The Womb (Metaphor)
Speaking to Mother during the prologue, the Bolom says, "This is the shriek/Of a child which was strangled,/Who never saw the earth light/Through the hinge of the womb." Conventional understandings of pregnancy often depict women as a vessel in which a baby grows. Here, the woman is instead a door through which life moves. Both metaphors are fundamentally misogynistic, in that they reduce a woman to a tool for reproduction. However, the metaphors are different in what they suggest about life. In the woman-as-vessel metaphor, the fetus emerges from nowhere. By instead describing the womb as a hinge, Walcott suggests that there is another world on the other side of birth: the world of immortality where the fetus resides before it chooses life.
The Strength of Ancestors (Simile)
Gros Jean compares his arm to an iron tool. In response, his mother says, "Your grandfather, your father,/Their muscles like brown rivers.” This simile suggests that they are even stronger than him, as a river can shape a whole landscape, while an iron tool can only touch the surface of the earth. At the same time, the specific comparison to the river also suggests that Mother has a more holistic understanding of strength than Gros Jean. Rather than limiting strength to humans, she can easily see the similarities between humans and other beings and things on earth.
The Earth as Corpse (Metaphor)
The old man says this early in his conversation with Gros Jean, to distract the oldest brother from his cloven foot. This bleak metaphor reveals a lot about the old man’s view of the world. He perceives the earth itself as a rotting corpse. As he approaches his own death, he is unable to see that the beauty of the earth will outlast him. Instead, he imagines that the world is dying with him, which prevents him from feeling any hope. The firefly’s song during Mother’s death argues the opposite perspective: the beings that live on earth die, but the earth itself continues on.
Worked Like the Devil (Simile)
Telling Gros Jean about the planter, the old man says, "Some poor souls going to work for the white planter. He'll work you like the devil, but that's what you want.” Usually, this simile compares work on earth to the way the Devil forces damned souls to work in hell. Here, of course, the old man is using this phrase literally: the planter is the Devil.
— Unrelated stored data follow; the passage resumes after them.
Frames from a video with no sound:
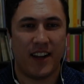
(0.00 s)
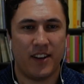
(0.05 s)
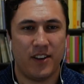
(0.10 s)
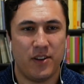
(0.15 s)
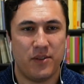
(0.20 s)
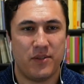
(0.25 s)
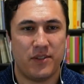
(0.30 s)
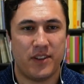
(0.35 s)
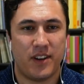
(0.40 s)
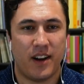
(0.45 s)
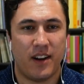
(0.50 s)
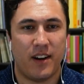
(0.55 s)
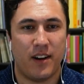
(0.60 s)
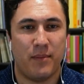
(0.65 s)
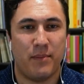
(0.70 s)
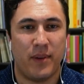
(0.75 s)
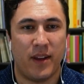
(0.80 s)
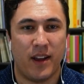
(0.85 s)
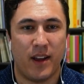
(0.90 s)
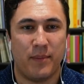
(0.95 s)
Can you
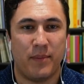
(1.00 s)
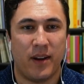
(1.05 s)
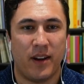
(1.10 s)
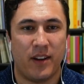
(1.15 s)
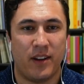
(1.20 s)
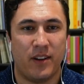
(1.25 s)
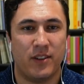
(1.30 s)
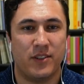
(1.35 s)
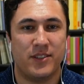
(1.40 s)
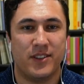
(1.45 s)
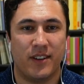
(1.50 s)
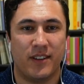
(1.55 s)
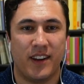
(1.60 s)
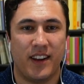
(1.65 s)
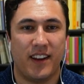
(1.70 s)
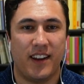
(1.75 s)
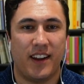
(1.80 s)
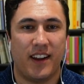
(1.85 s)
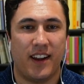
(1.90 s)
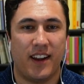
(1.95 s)
share a bit about your
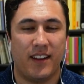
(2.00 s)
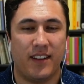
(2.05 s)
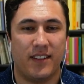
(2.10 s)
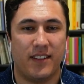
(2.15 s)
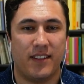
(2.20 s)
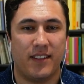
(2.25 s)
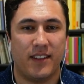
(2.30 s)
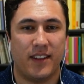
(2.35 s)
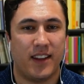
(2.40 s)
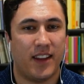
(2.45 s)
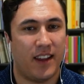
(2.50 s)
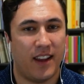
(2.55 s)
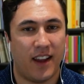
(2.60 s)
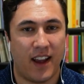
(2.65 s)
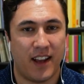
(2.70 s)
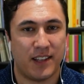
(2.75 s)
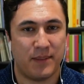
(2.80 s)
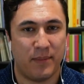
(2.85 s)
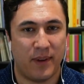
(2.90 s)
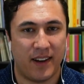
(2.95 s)
journey and the
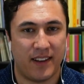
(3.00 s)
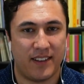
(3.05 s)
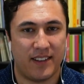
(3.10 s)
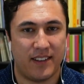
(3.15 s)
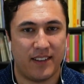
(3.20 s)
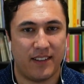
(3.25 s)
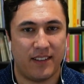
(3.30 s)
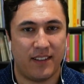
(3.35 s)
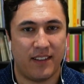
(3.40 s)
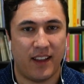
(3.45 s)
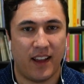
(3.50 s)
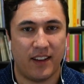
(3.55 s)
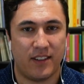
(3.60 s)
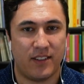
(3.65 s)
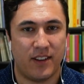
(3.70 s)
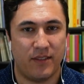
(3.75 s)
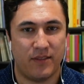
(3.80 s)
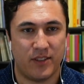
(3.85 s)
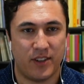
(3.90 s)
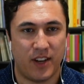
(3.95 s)
key aspects
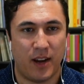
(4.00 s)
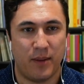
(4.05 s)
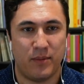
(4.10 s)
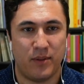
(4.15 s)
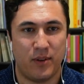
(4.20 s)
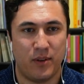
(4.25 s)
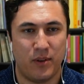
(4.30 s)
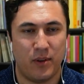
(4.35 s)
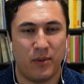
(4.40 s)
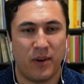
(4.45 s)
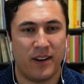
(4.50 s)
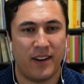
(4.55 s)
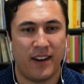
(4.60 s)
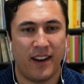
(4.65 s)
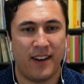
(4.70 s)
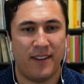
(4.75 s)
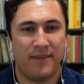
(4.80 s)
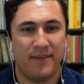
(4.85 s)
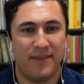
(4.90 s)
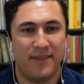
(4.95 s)
that have shaped who you
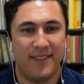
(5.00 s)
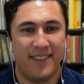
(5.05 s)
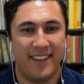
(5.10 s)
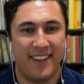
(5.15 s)
are today?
By rendering this simile literal, Walcott suggests that there really is something satanic about the way slaveowners like the planter force their slaves to work.
The Devil and the Face of God (Simile)
When the planter takes his mask off, revealing the face of the Devil, Ti-Jean says "Cover your face, the wrinkled face of wisdom,/Twisted with memory of human pain,/Is easier to bear; this is like looking/At the blinding gaze of God.” By contrasting the blinding face of the Devil with the old man’s mask, Ti-Jean suggests that immortality, rather than evil, is what determines the Devil’s appearance. The old man’s mask is easier to look at because it is “wrinkled” and “twisted with memory of human pain.” In other words, it shows the signs of mortality. Even the worst of mortality is easier to bear than the blinding impossibility of immortality.